■ Rencontre les 26 et 27 juillet 2025 entre Ursula von der Leyen, présidente de la Commission européenne, et Donald Trump, président des États-Unis, à propos des relations commerciales transatlantiques.
L’Histoire nous donne souvent des clés que nous oublions bien vite.
Vers la fin de l’année 1661 Vatteville, ambassadeur du roi d’Espagne à Londres, avait tenté d’intimider l’ambassadeur français d’Estrades.
Louis XIV, dans un geste d’une fermeté implacable, rompit sans délai les relations diplomatiques avec l’Espagne, expulsa sur-le-champ l’ambassadeur espagnol à Paris et exigea le châtiment de Vatteville ainsi qu’une réparation publique, proclamant qu’il « se rendrait à lui-même la justice qui lui était due si on la lui refusait ».

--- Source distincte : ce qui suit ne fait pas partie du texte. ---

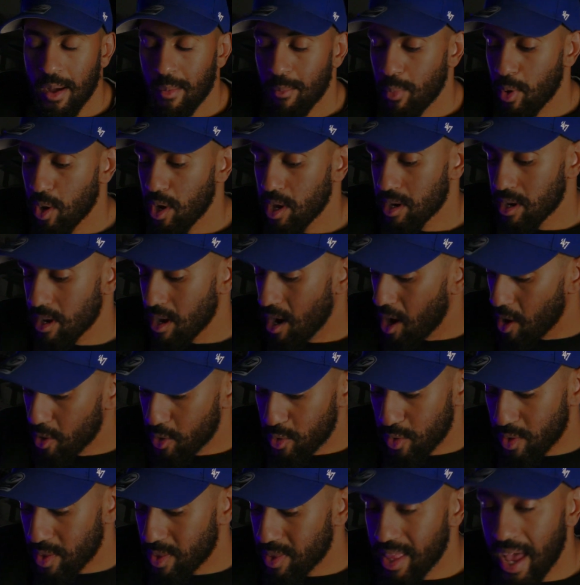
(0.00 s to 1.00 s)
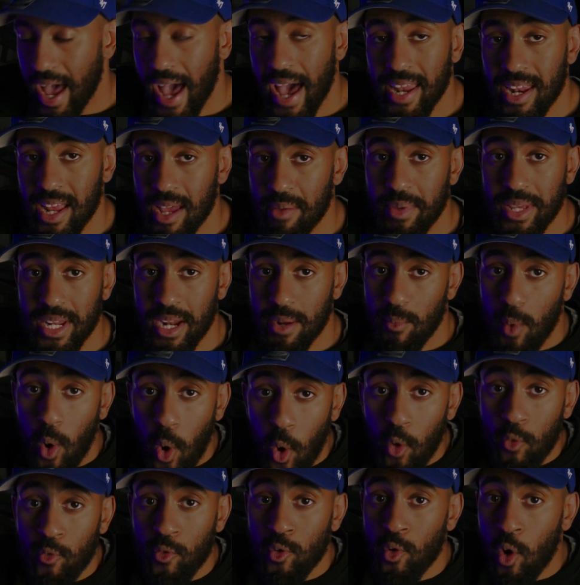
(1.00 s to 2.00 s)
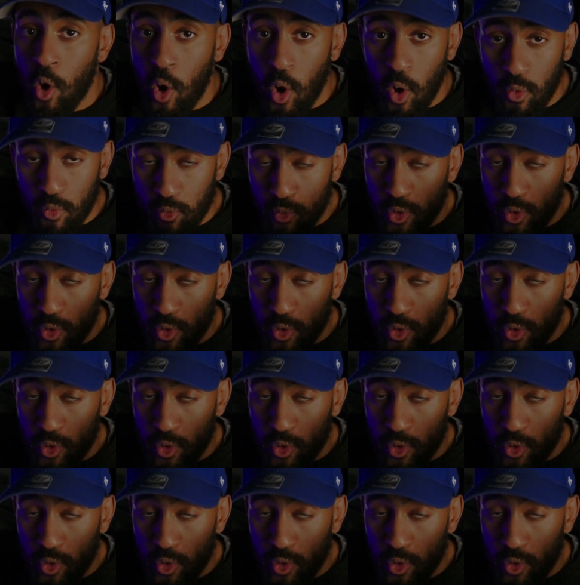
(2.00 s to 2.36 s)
But other than that, I mean, I'm overallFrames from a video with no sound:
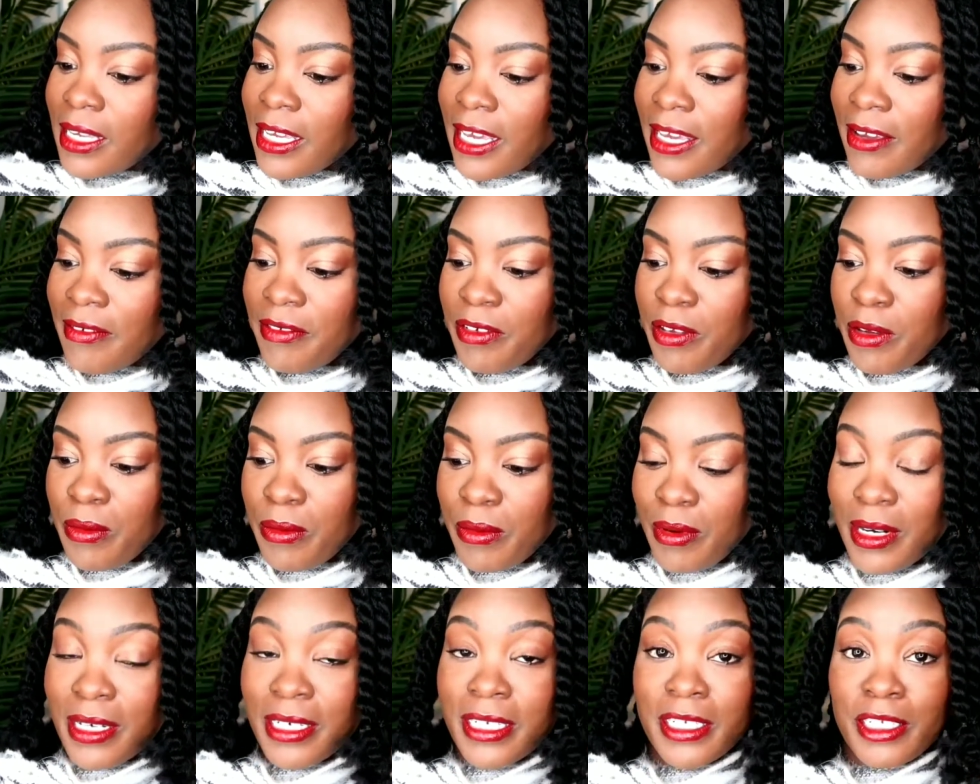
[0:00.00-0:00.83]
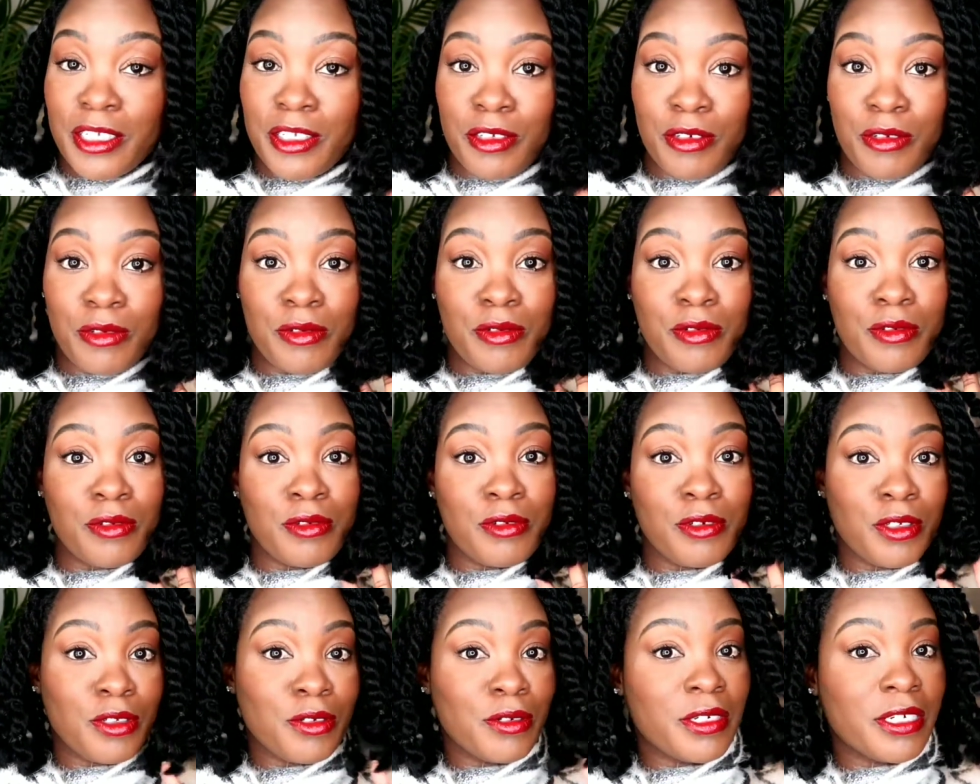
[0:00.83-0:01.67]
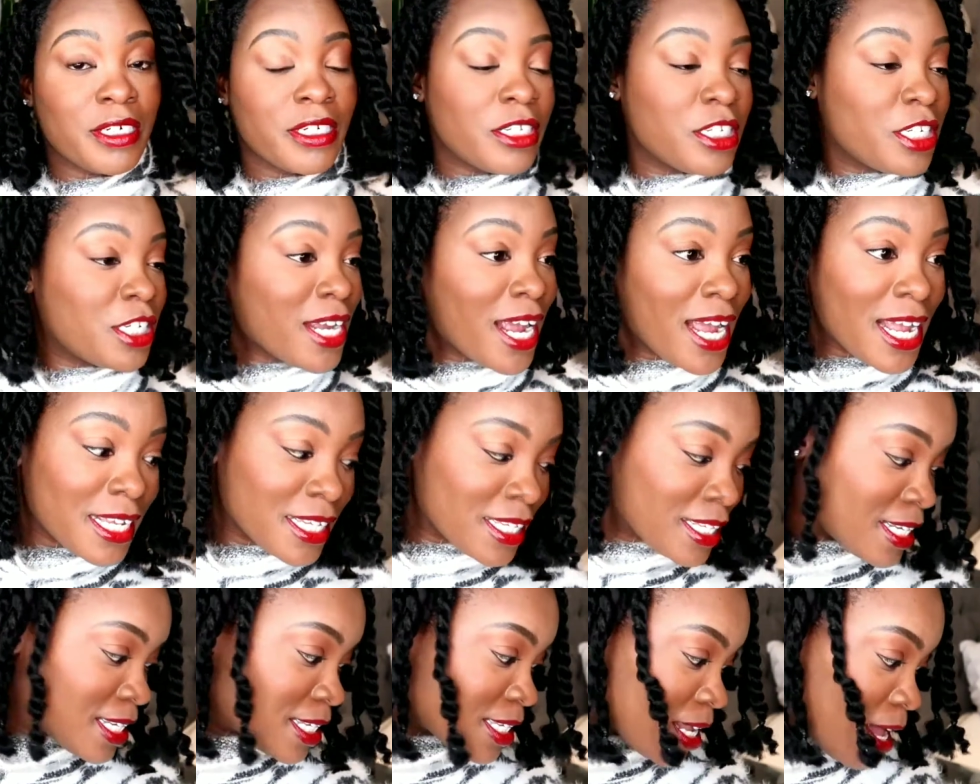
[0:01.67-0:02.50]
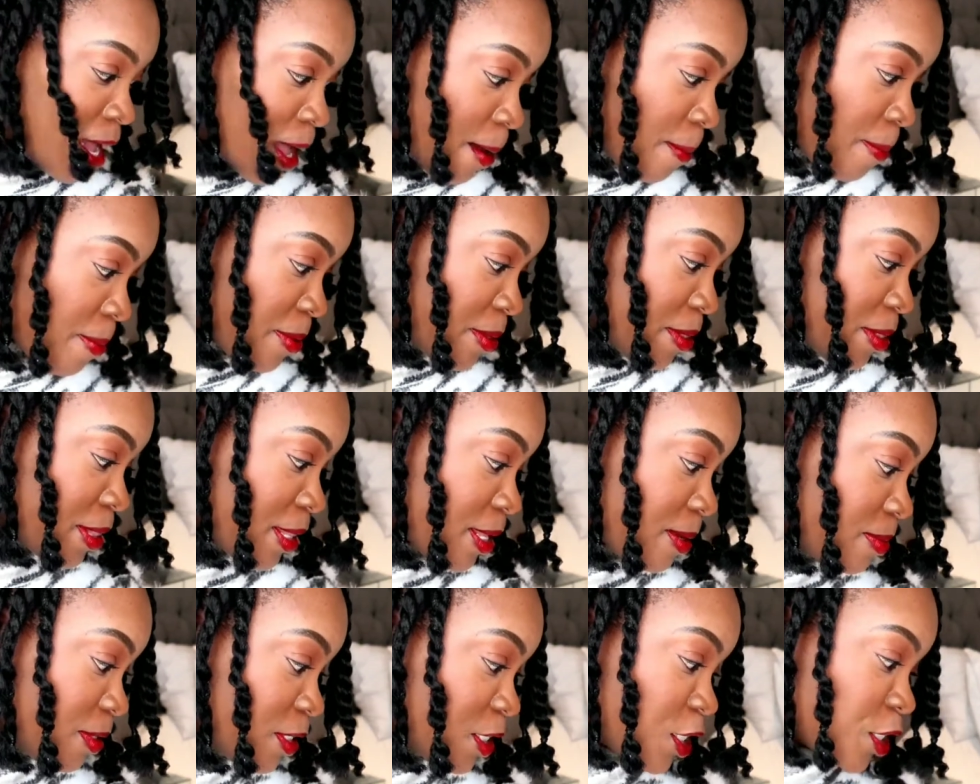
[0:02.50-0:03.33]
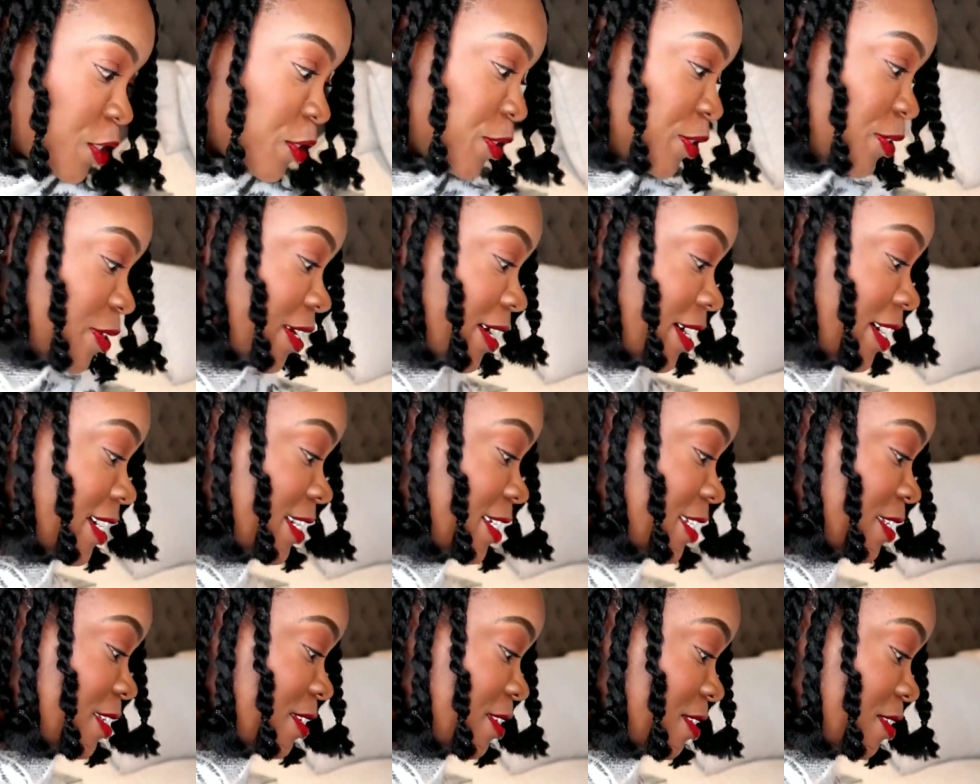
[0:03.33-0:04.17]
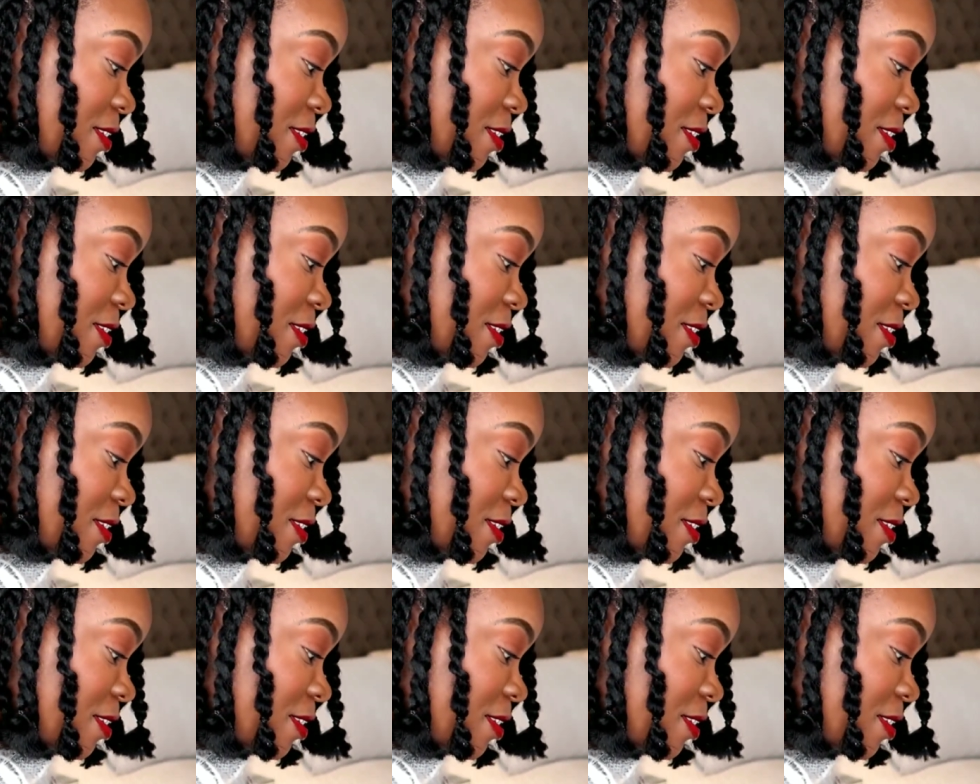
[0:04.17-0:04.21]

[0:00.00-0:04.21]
If you wanted to, you could jazz this up. Let me show you guys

Par cette pression inflexible, il écarta toute temporisation. Il ne dissimula pas avoir saisi cette opportunité, un « risque calculé », pour éprouver les intentions et la puissance de l’Espagne.
L’épreuve s’avéra concluante ; l’Espagne céda sur tous les fronts, accordant satisfaction pleine et entière.
Louis XIV reçut ensuite l’ambassadeur du roi d’Espagne en présence du corps diplomatique au complet, le nonce en tête, qui consigna officiellement la capitulation sans condition de l’Espagne.
Louis XIV maîtrisait, finalement, cet art du deal qui fait si cruellement défaut aujourd’hui à l’Europe dont la négociation s’est soldée par un accord transatlantique dont les bénéfices pour l’Europe s’avèrent, à l’examen, fort inégaux.
Les critiques, oscillant entre véhémence et tiédeur, se cristallisent sur le taux de droits de douane de 15% imposé aux produits européens, contre une exonération totale pour les importations américaines.
Ces récriminations, bien que révélatrices d’une impuissance palpable, pèchent par leur partialité.
Elles occultent, par exemple, que ce taux, parmi les plus bas au monde, n’est surpassé que par celui du Royaume-Uni post-Brexit, dont les négociateurs bilatéraux semblent avoir mieux manœuvré.
Quoiqu’il en soit, les produits européens exportés outre-Atlantique gagneront en compétitivité face à ceux de nombreuses nations tierces.
Une analyse plus nuancée révèle toutefois une disparité au sein de l’Union : certains États membres tirent davantage leur épingle du jeu que d’autres.
Par ailleurs, l’absence de droits de douane sur les produits américains en Europe prémunit le continent contre une spirale inflationniste que les États-Unis, eux, pourraient connaître.
Les marchés financiers, lucides, n’ont d’ailleurs pas cédé à la panique.
Cependant, l’essence de l’art du deal réside dans l’anticipation, et sur ce terrain, les Américains font preuve d’une redoutable prescience.
L’accord engage l’Europe dans des investissements massifs aux États-Unis, évalués à 600 milliards de dollars. Face à cela, se féliciter d’un investissement étranger d’un ou deux milliards d’euros dans une « gigafactory » dans le nord de la France apparaît dérisoire.
Plus troublant encore, l’Europe, pourtant dotée de ressources conséquentes, semble reléguer l’écologie au second plan, derrière des impératifs économiques.
Elle s’est engagée à équiper ses armées de matériel américain et à acquérir du gaz de schiste à des tarifs exorbitants – 750 milliards de dollars –, bien supérieurs à ceux du gaz russe d’antan.
La puissance américaine s’est ainsi imposée avec une clarté implacable, reléguant les réactions européennes à de vaines lamentations un peu stériles, comme le furent en leur temps les lamentations des Espagnols.
Si « pour être libre, il faut être craint », force est de constater que, dans cette joute, l’Europe n’inspire guère la crainte.
Il vaudrait peut-être mieux suivre et appliquer le modèle donné par Louis XIV qu’il synthétisait avec la formule « ne vous laissez pas gouverner, soyez le maître ».